### Prompt
In the records below, print each line exactly and leave every image out.

### Dataset excerpts
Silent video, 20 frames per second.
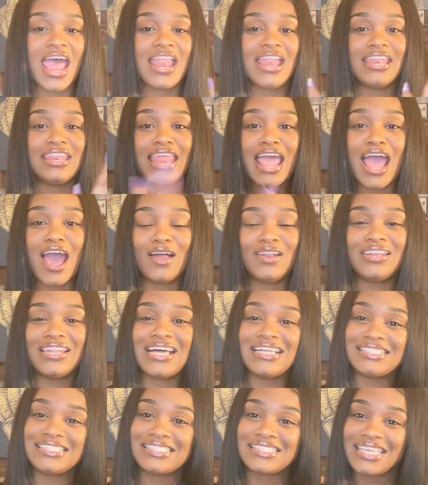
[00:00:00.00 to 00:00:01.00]
Now,
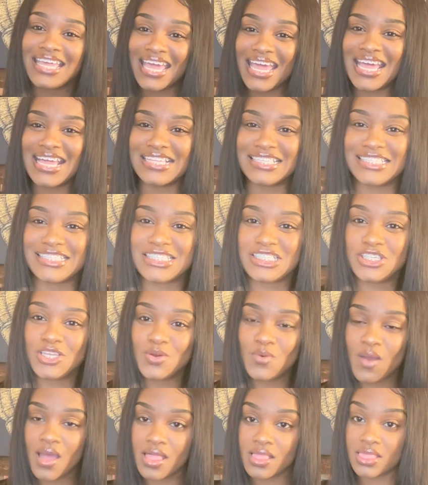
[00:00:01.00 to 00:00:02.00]
let's get
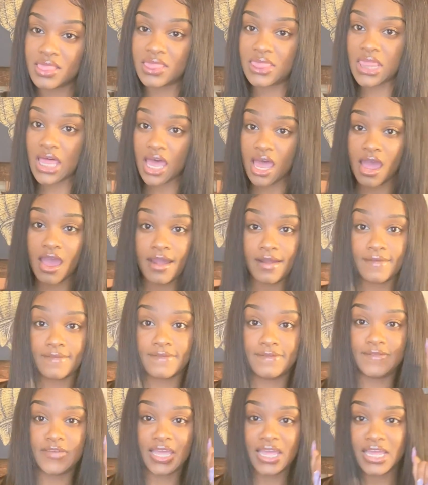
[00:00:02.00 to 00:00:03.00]
into the
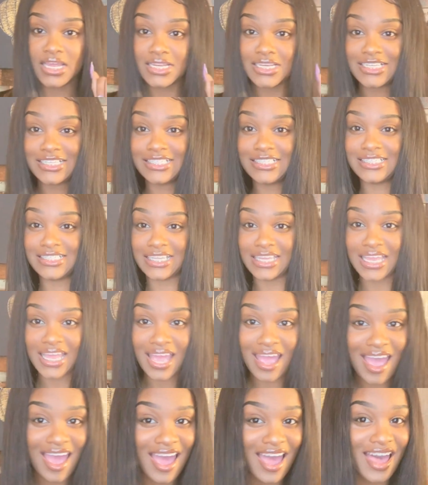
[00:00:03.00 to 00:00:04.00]

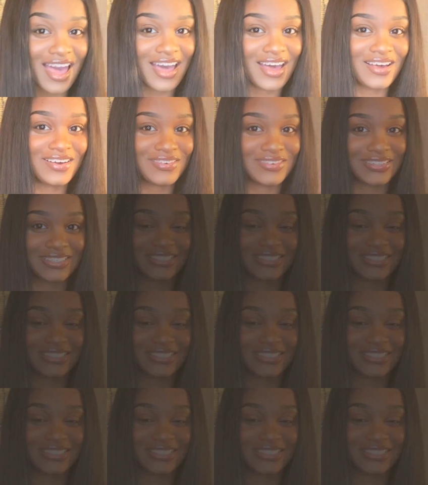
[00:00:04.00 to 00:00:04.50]
video.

### Written reply
Silent video, 20 frames per second.
[00:00:00.00 to 00:00:01.00]
Now,
[00:00:01.00 to 00:00:02.00]
let's get
[00:00:02.00 to 00:00:03.00]
into the
[00:00:03.00 to 00:00:04.00]

[00:00:04.00 to 00:00:04.50]
video.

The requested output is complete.